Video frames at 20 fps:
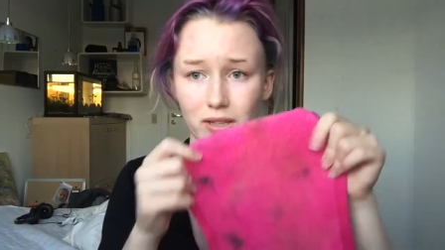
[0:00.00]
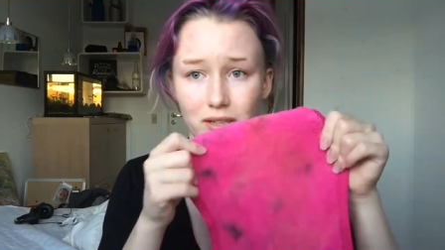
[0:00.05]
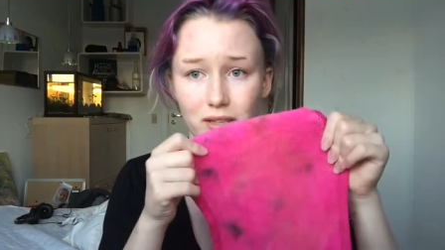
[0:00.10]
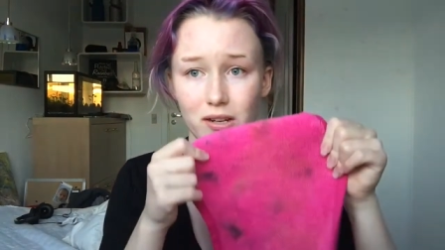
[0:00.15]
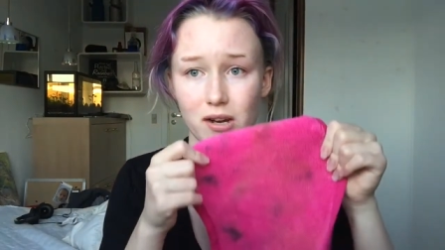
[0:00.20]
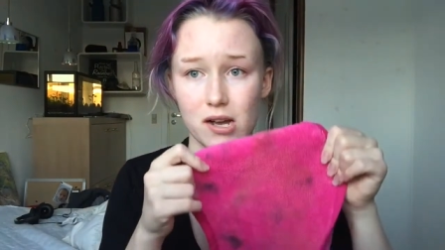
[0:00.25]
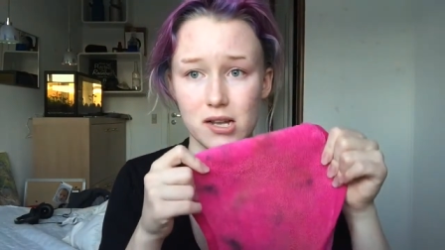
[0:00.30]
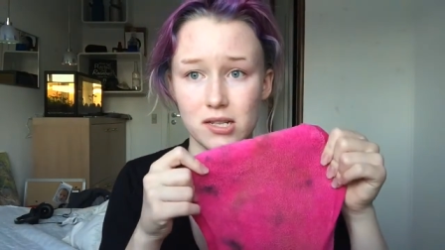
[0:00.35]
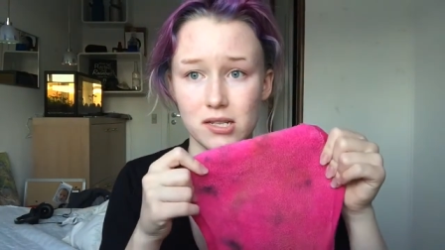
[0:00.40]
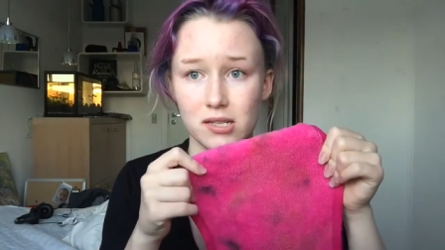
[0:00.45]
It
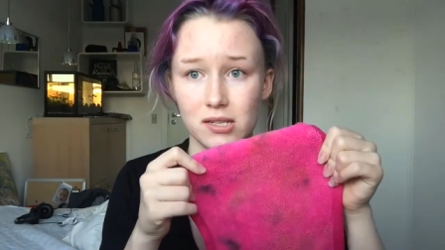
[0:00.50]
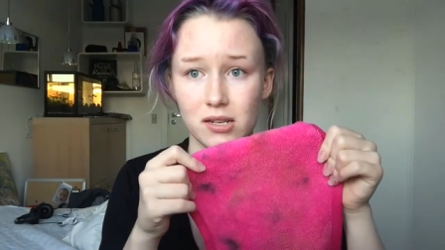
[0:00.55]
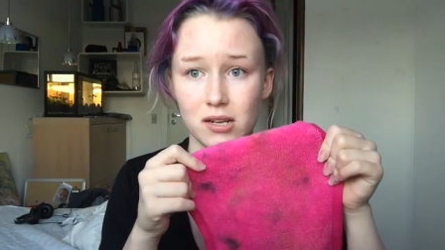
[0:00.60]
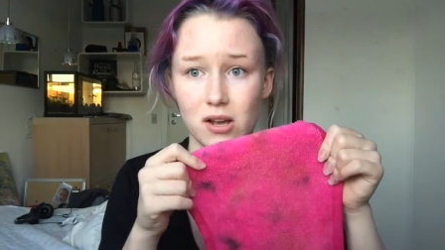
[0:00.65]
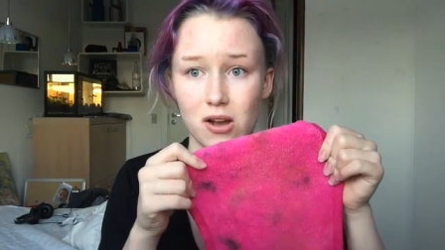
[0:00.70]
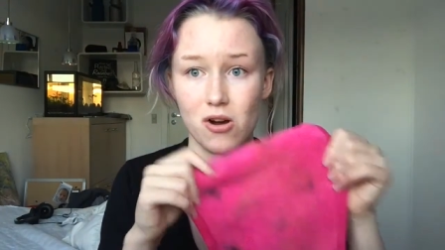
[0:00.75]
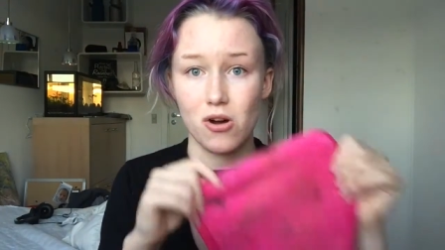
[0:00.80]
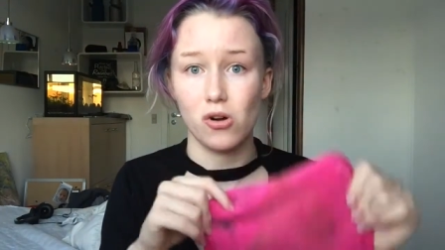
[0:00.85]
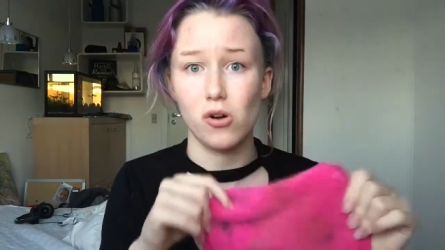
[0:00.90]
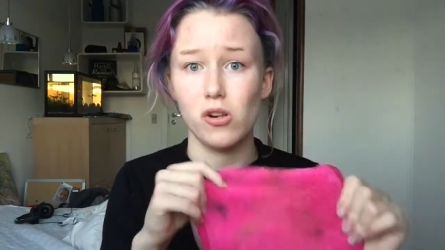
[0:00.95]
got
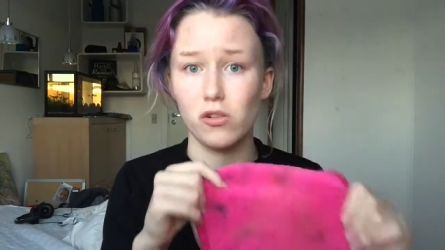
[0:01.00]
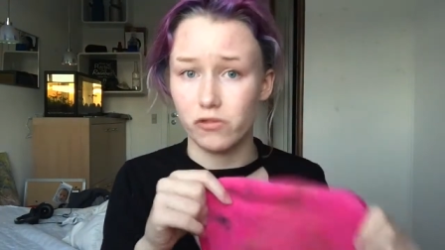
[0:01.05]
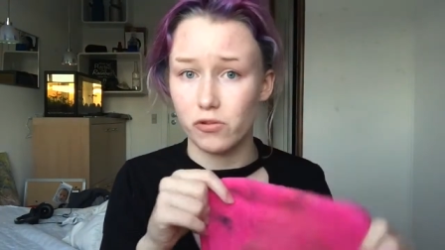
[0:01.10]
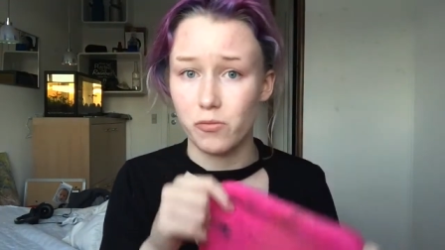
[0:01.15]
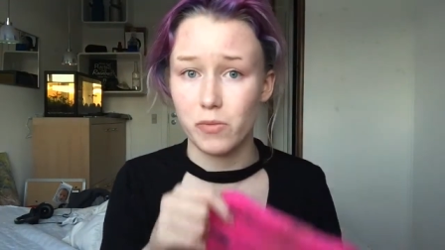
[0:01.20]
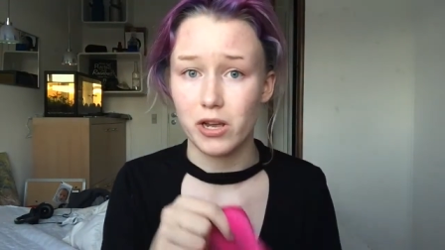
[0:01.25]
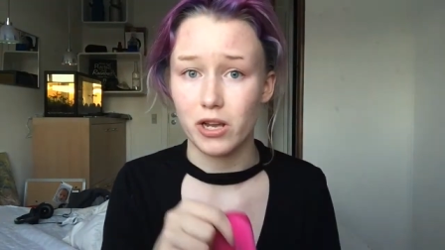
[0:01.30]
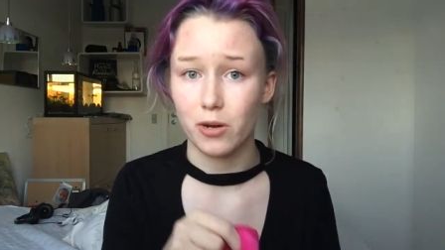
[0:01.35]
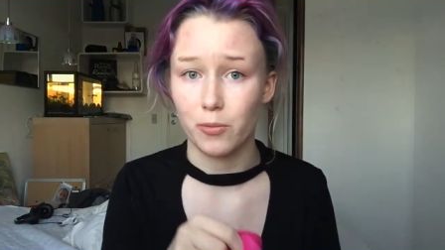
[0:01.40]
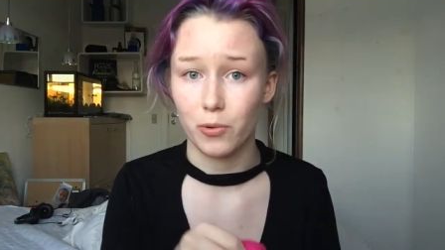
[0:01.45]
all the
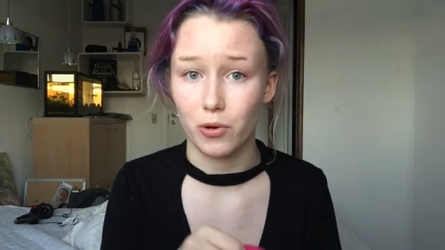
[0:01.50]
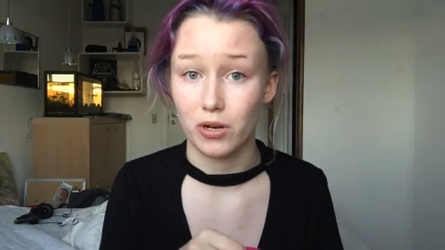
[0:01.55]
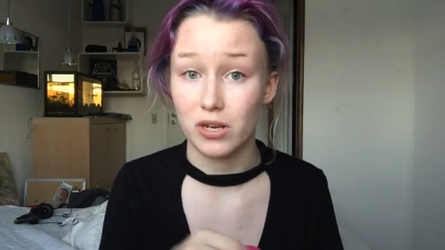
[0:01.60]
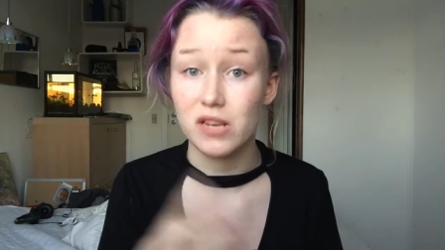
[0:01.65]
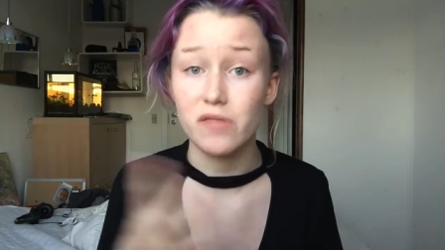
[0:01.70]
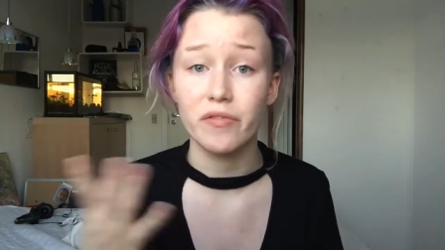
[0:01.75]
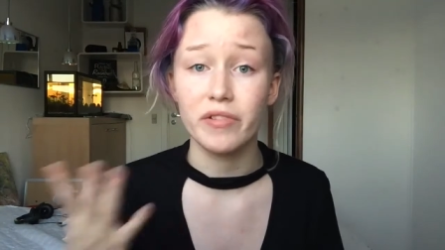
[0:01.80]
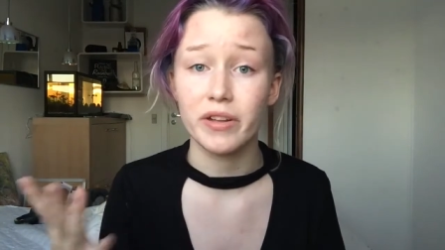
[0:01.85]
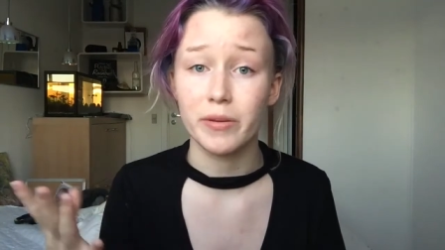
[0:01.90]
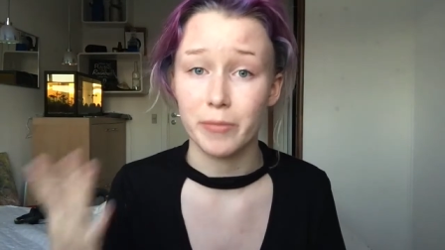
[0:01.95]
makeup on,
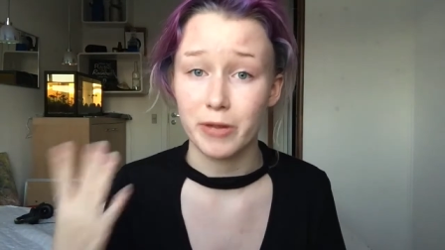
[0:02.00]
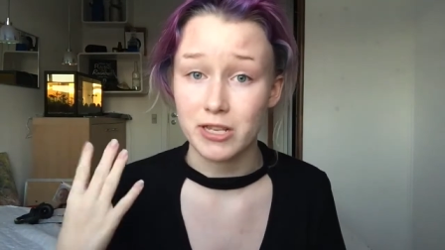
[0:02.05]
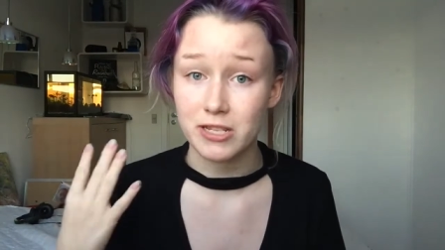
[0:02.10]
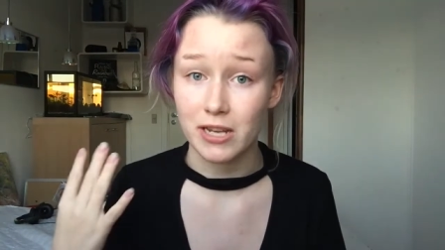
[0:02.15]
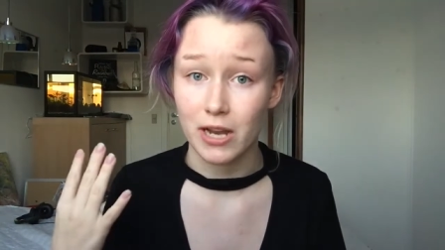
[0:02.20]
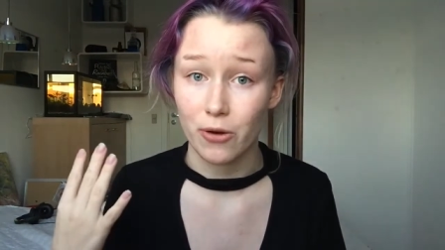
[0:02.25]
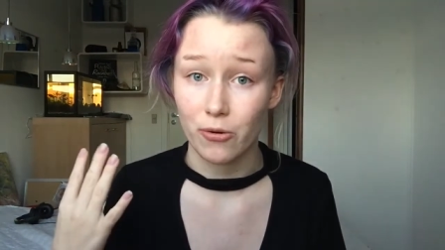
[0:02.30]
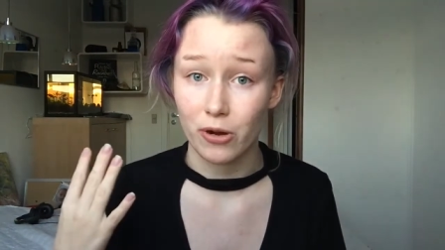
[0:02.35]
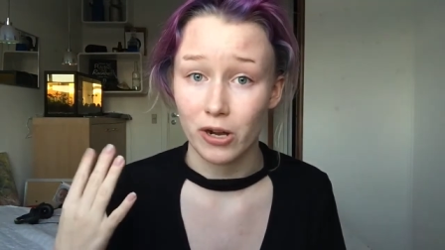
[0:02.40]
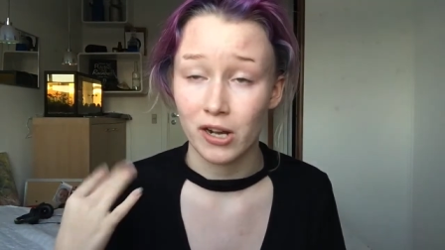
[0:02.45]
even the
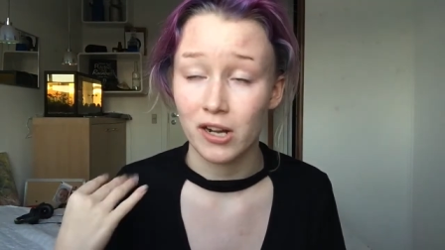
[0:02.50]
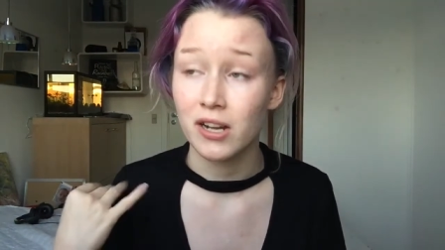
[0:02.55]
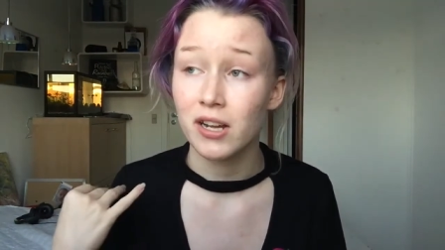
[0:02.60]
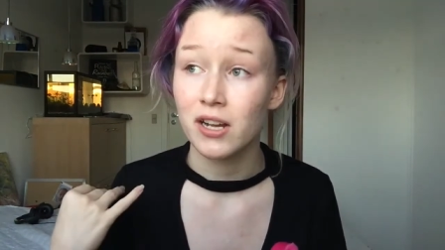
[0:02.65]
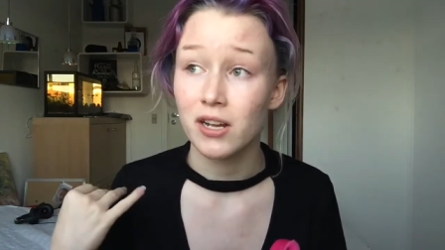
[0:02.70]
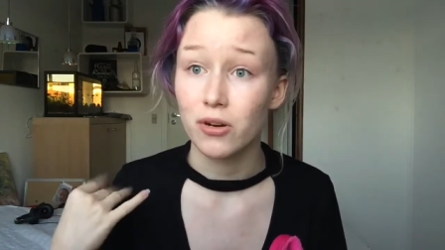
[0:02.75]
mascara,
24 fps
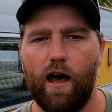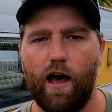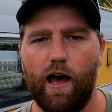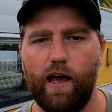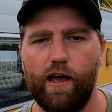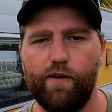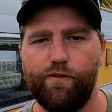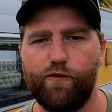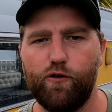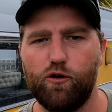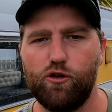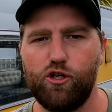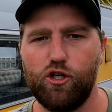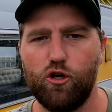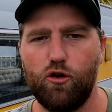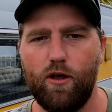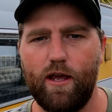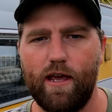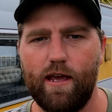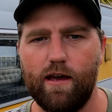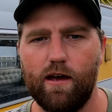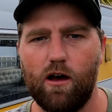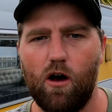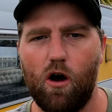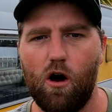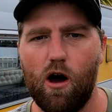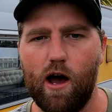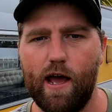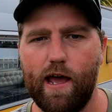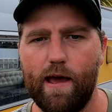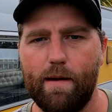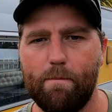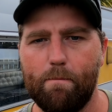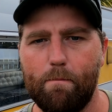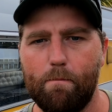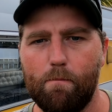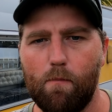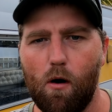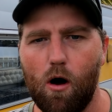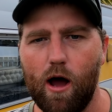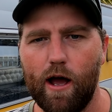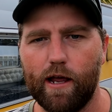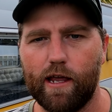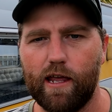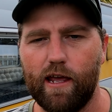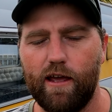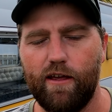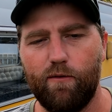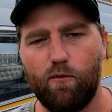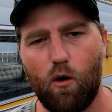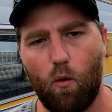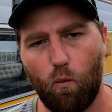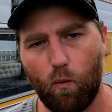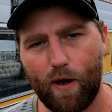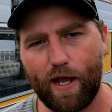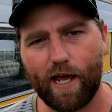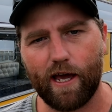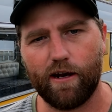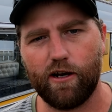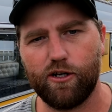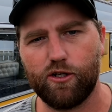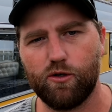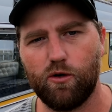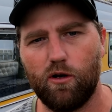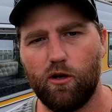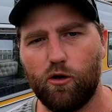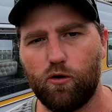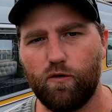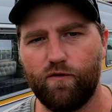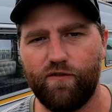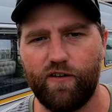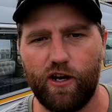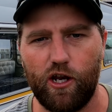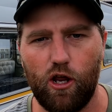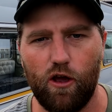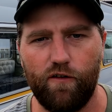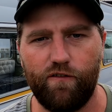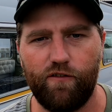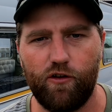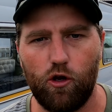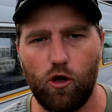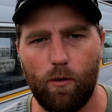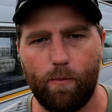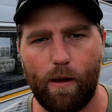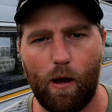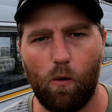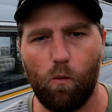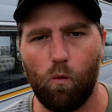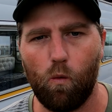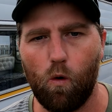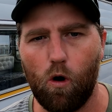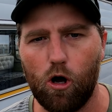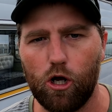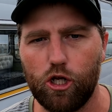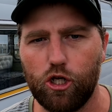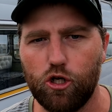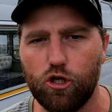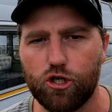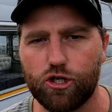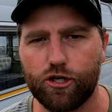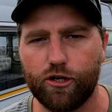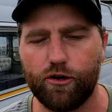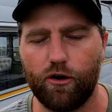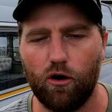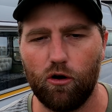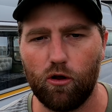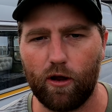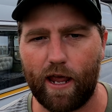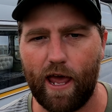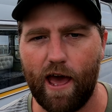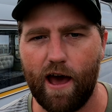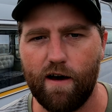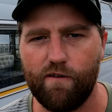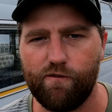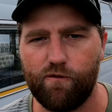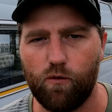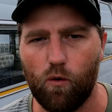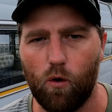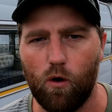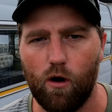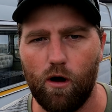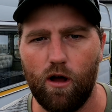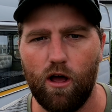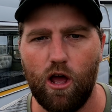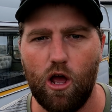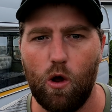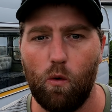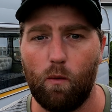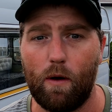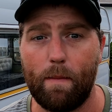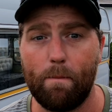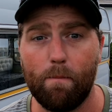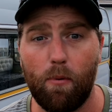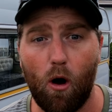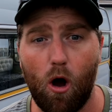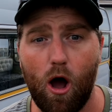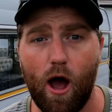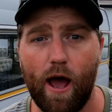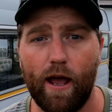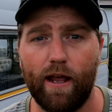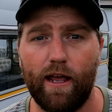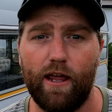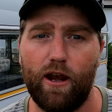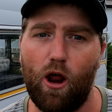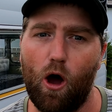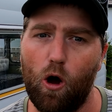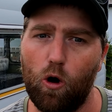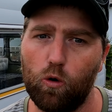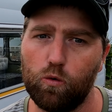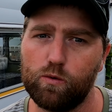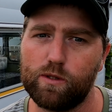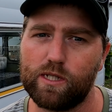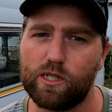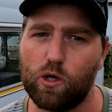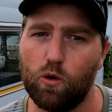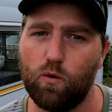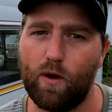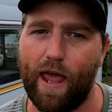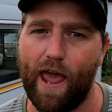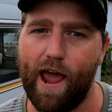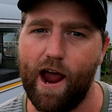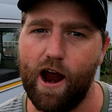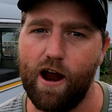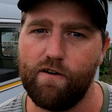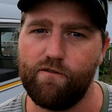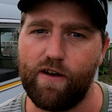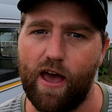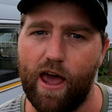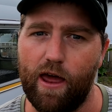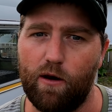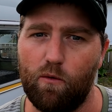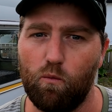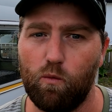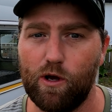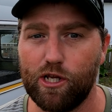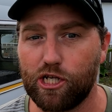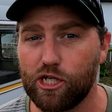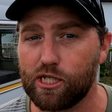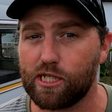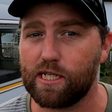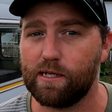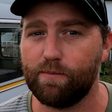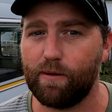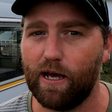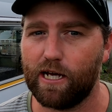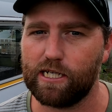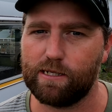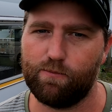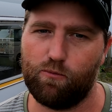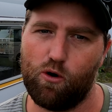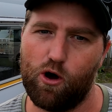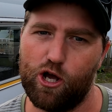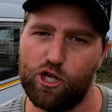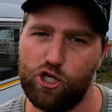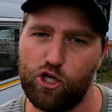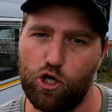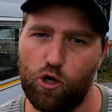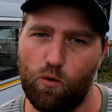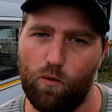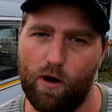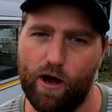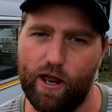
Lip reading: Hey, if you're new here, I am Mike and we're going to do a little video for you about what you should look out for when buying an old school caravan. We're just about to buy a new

————

WHAT YOU HAVE TO DO: I would like the material repeated in full and exactly, with its images omitted.

WORKED SOLUTION:
Video frames at 20 fps:
[0:00.00]
[0:00.05]
[0:00.10]
[0:00.15]
[0:00.20]
[0:00.25]
[0:00.30]
[0:00.35]
[0:00.40]
[0:00.45]
It
[0:00.50]
[0:00.55]
[0:00.60]
[0:00.65]
[0:00.70]
[0:00.75]
[0:00.80]
[0:00.85]
[0:00.90]
[0:00.95]
got
[0:01.00]
[0:01.05]
[0:01.10]
[0:01.15]
[0:01.20]
[0:01.25]
[0:01.30]
[0:01.35]
[0:01.40]
[0:01.45]
all the
[0:01.50]
[0:01.55]
[0:01.60]
[0:01.65]
[0:01.70]
[0:01.75]
[0:01.80]
[0:01.85]
[0:01.90]
[0:01.95]
makeup on,
[0:02.00]
[0:02.05]
[0:02.10]
[0:02.15]
[0:02.20]
[0:02.25]
[0:02.30]
[0:02.35]
[0:02.40]
[0:02.45]
even the
[0:02.50]
[0:02.55]
[0:02.60]
[0:02.65]
[0:02.70]
[0:02.75]
mascara,
24 fps
Lip reading: Hey, if you're new here, I am Mike and we're going to do a little video for you about what you should look out for when buying an old school caravan. We're just about to buy a new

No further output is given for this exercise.